Dr David C Hill PhD MSc BSc (Hons)

Dr David C Hill

Institute of Applied Health Research
Medical Statistician

Contact details

Public Health Building
University of Birmingham
B15 2TT

David Hill is a Medical Statistician in the Biostatistics, Evidence Synthesis and Test Evaluation Group in the Institute of Applied Health Research, working with Professor Sue Mallett.

Trained originally as a mathematician, with a 1st Class Hons degree, David has around 28 years’ experience in maths and stats modelling in a variety of fields, such as energy and the environment, but which also includes 9 years’ experience in clinical applications.

Currently operating in the field of medical statistics initially on the PROSPeCT study, which is concerned with the prediction of metastatic disease in primary colorectal cancer. This is intended to be achieved by utilising model variables from novel perfusion computed tomography (PCT), and the primary objective is to see whether a prognostic model based on PCT information is better than current practice. He has previous experience in applications such as health risks from naturally occurring radioactive radon gas, assessment of maternity care, and was involved with a Cochrane review of female urinary incontinence.

David has much experience with statistical analysis – logistic regression in mixed effect models, network maps and forest plots in meta-analyses of trials. He has much experience handling large datasets including the 7,148 cases and 14,208 controls in the radon work, a pan-European project involving data and collaborators from 9 countries.

David has a diverse background, not only in medical statistics but in environmental science including climate change with a PhD in ocean science and also experience in wind energy applications. He hopes to draw from this experience to creatively apply his skills in new fields of research.

David is a skilled programmer, with expertise in the statistical package Stata and is proficient in MatLab. He enjoys working in a team or independently developing applied software.

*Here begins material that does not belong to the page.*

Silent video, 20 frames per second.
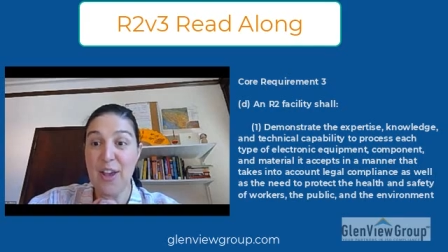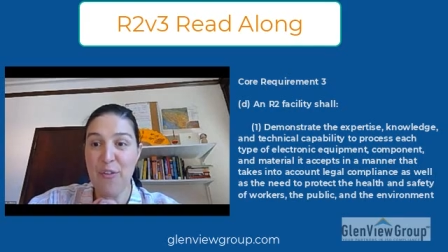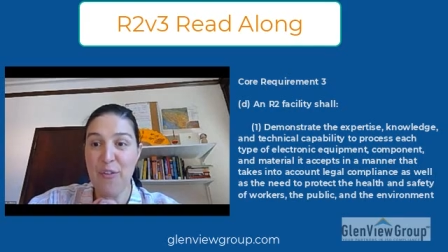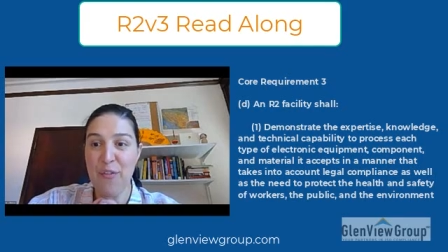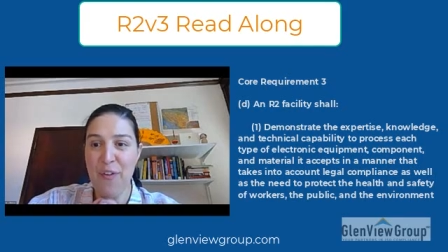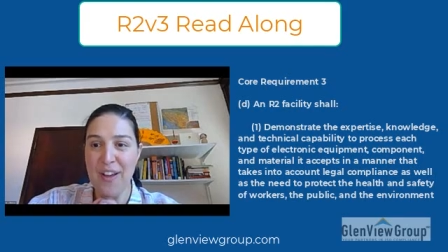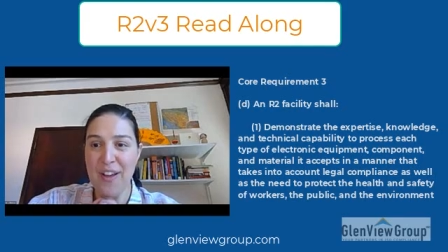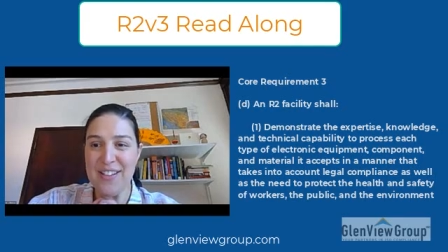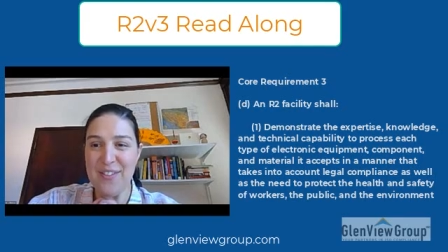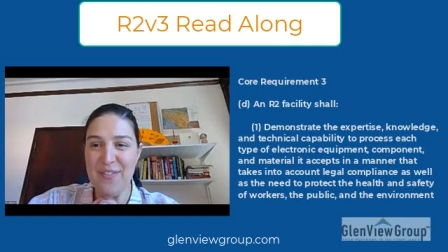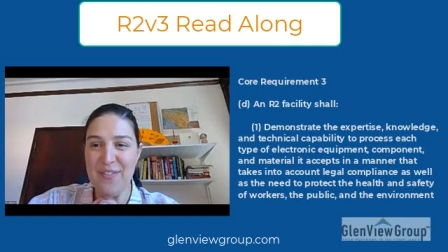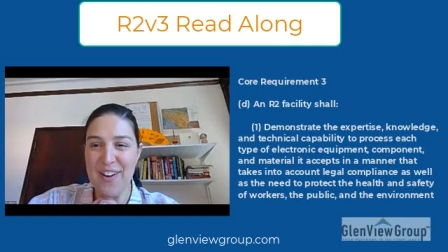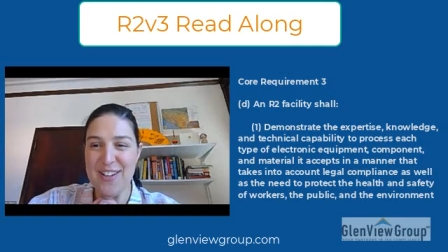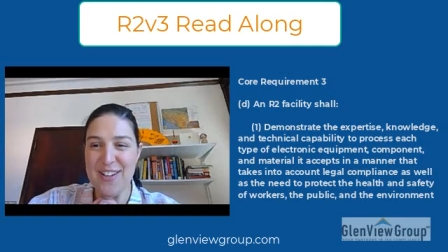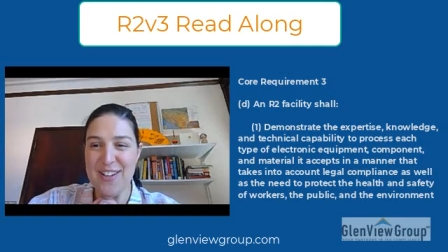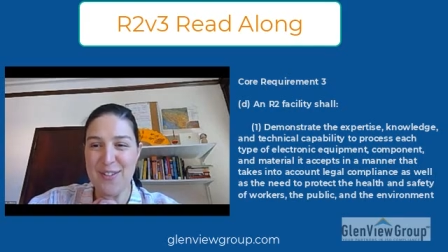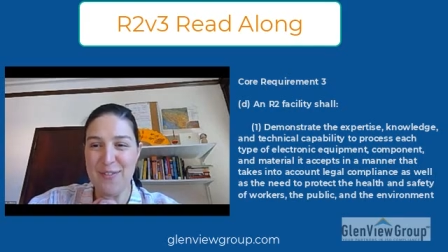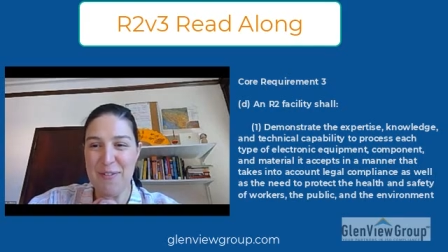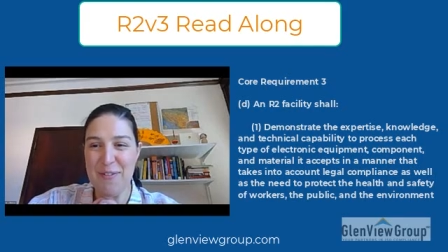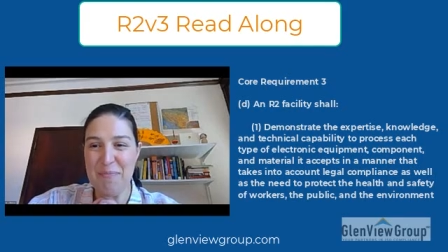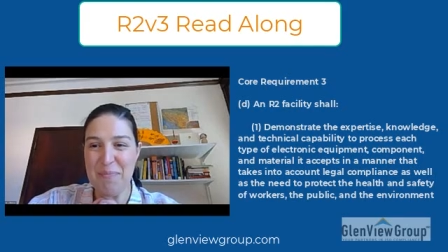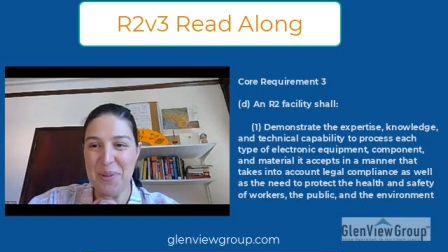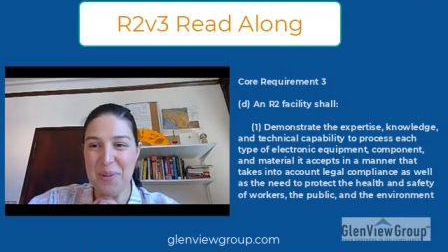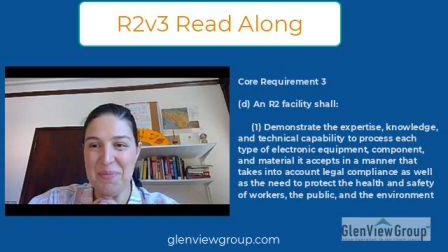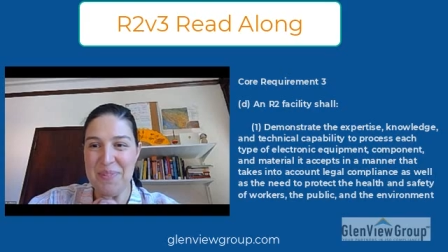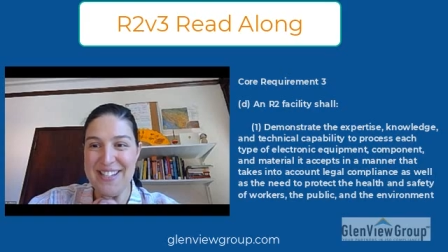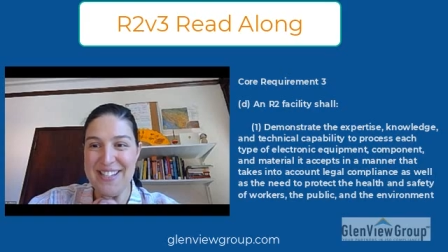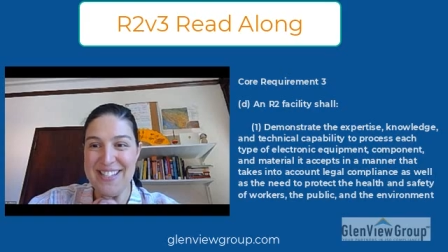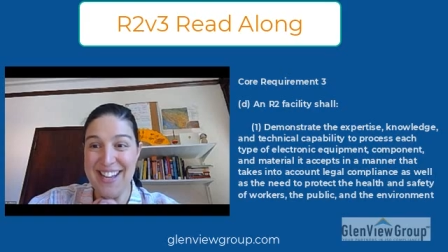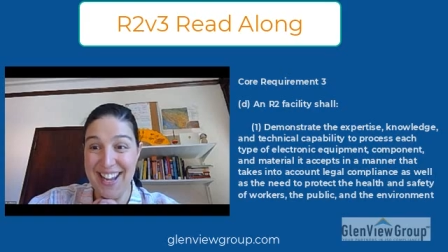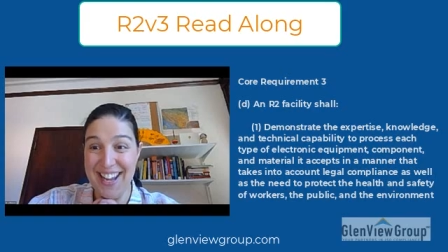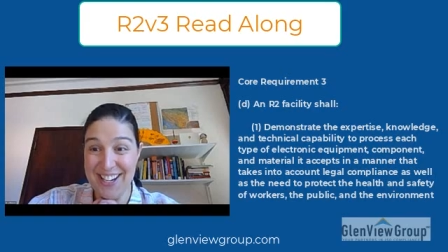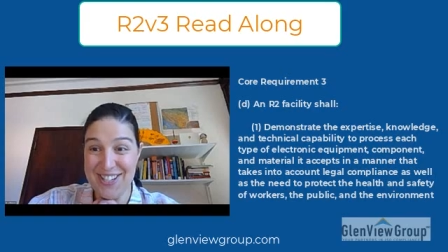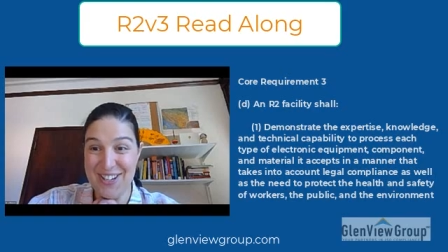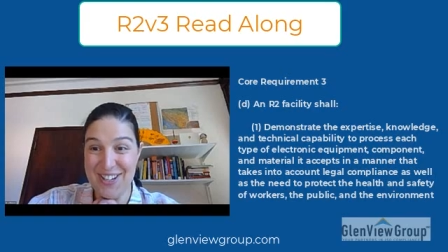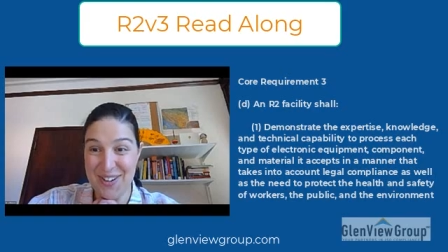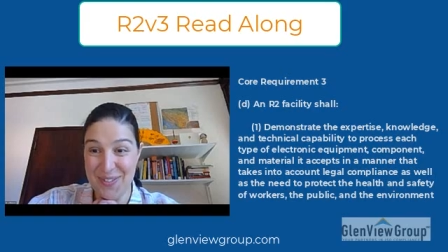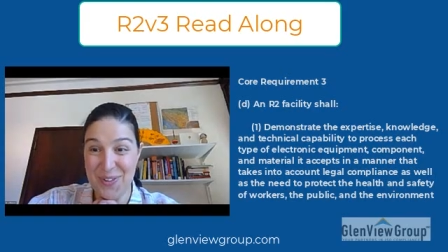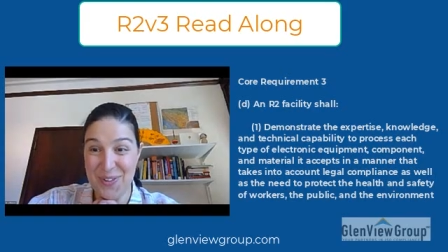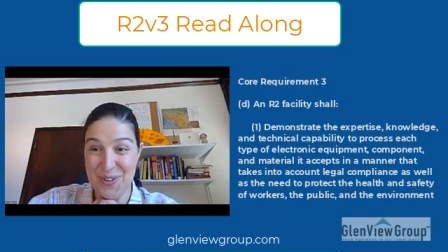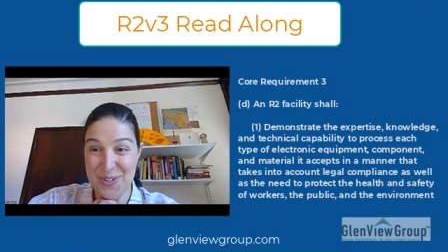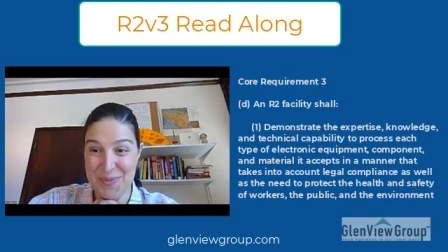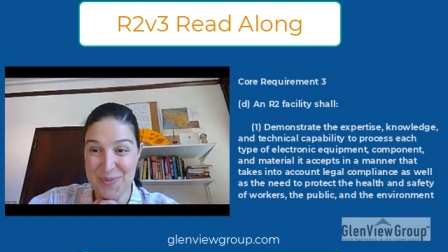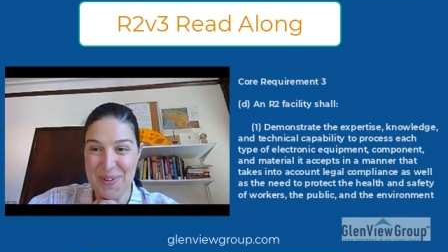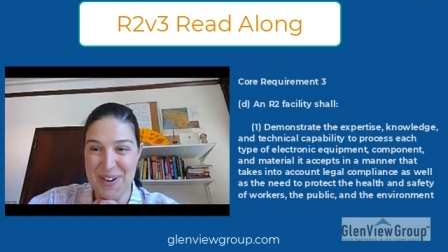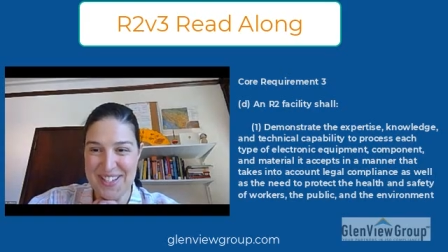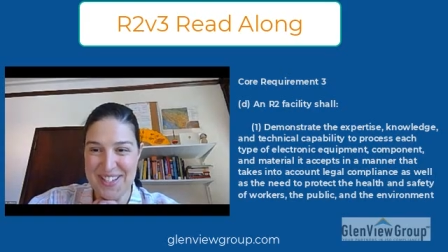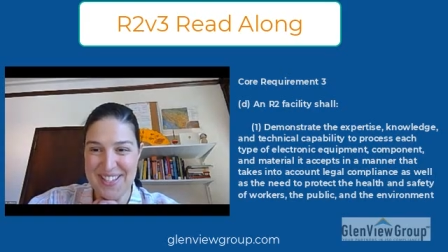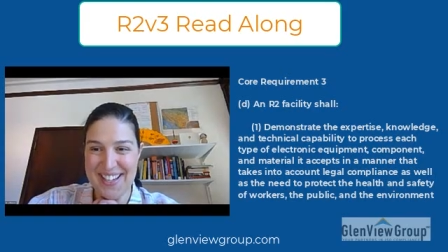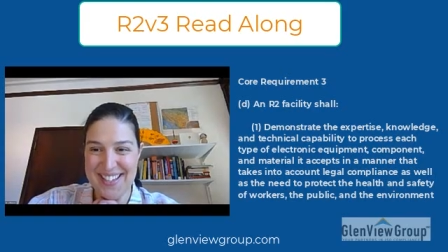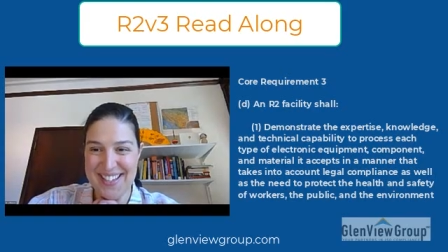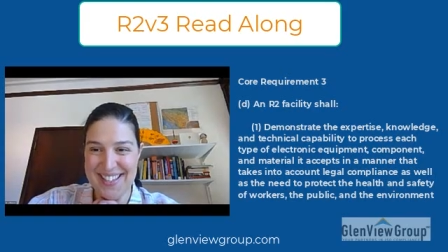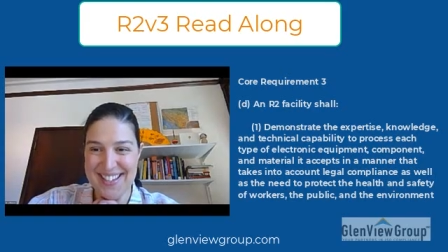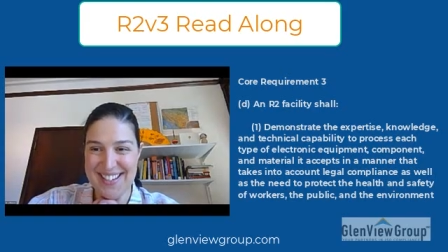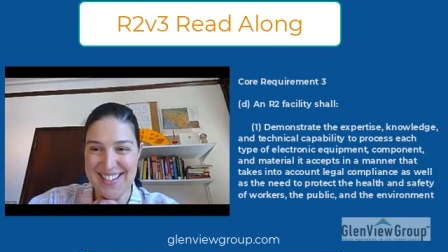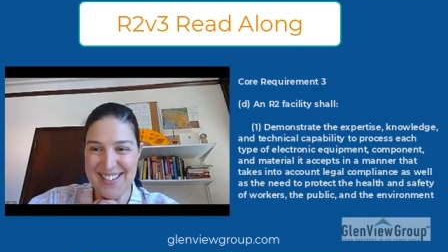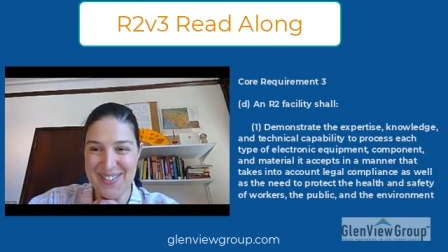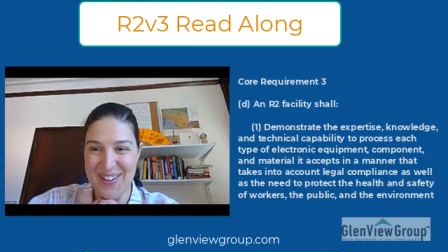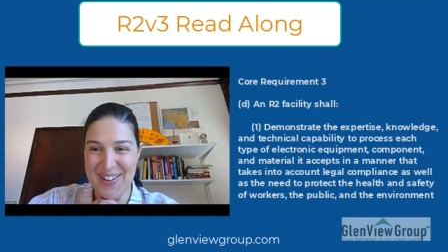effectiveness of implementation of those processes,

  • PhD in Ocean Science 1999  - University of Wales, Bangor
  • MSc by Research in Space Plasma Physics 1987 - University of Oxford
  • BSc (Hons) 1st Class in Mathematics 1985 - University of Exeter


Educated at the University of Exeter where he did his first degree in Mathematics, which included courses in statistics, he went on to do a MSc by Research (in Space Science) at the University of Oxford. Gaining experience in the wind energy industry, working on an aerodynamical study of wind turbine blades and the Rutherford Appleton Laboratory in Chilton, he returned to academia to complete a PhD in ocean science at the University of Wales, Bangor in 1999. After a short project in climate change detection and attribution, utilising linear methods called optimal fingerprinting to distinguish between anthropogenic and natural climate signals in vertical temperature data, he commenced his interest in medical applications employed by Cancer Research UK (CRUK), based at the University of Oxford, to work on health risks from residential radon gas. He then became engaged in further work in time series analysis for prediction of wind speeds and in wind energy grid integration studies at the University of Strathclyde, Glasgow. This preceded another medical stats role at Stirling and Glasgow Caledonian (at NMAHP-RU) Universities involving applications employing a range of statistical techniques. He started work at the University of Birmingham in Feb 2019 and hopes to broaden his experience still further.


Postgraduate supervision

David is not currently supervising students but has previous experience supervising mini PhD projects when at the University of Strathclyde in wind energy research.


Current interests lie within the PROSPeCT study, working to determine whether novel Perfusion Computer Tomography (PCT) imaging can facilitate better prediction (using prognostic models) of metastases from colorectal cancer than current practice. Previous work in Scotland included work on logistic regression in mixed effect multi-level models, network maps and forest plots in meta-analyses of trials, at least some of which experience David hopes to apply in his present role at Birmingham. He also carried out research into nursing interventions using linked data from the Safe Haven at Dundee and involving a stepped wedge trial design. He is also familiar with the design of a pooling study, evidenced by his involvement at CRUK in Oxford, on a pan-European project looking at the health risks of naturally occurring radioactive radon gas.

David’s diverse experience in wind energy, climate change and ocean science included much knowledge of time series analysis. This was applied in the wind energy sector and centred around the use of Vector AutoRegressive (VAR) models for wind integration studies and for wind speed prediction.

Research groups and centres

Evidence Synthesis and Test Evaluation Research Group (BeSATE) and Test Evaluation Research Group (TERG) at the Institute of Applied Health Research

Other activities

Member External Relations and Publicity Committee, British Wind Energy Association (Now RenewablesUK) from Jan 1990 to Nov 1991.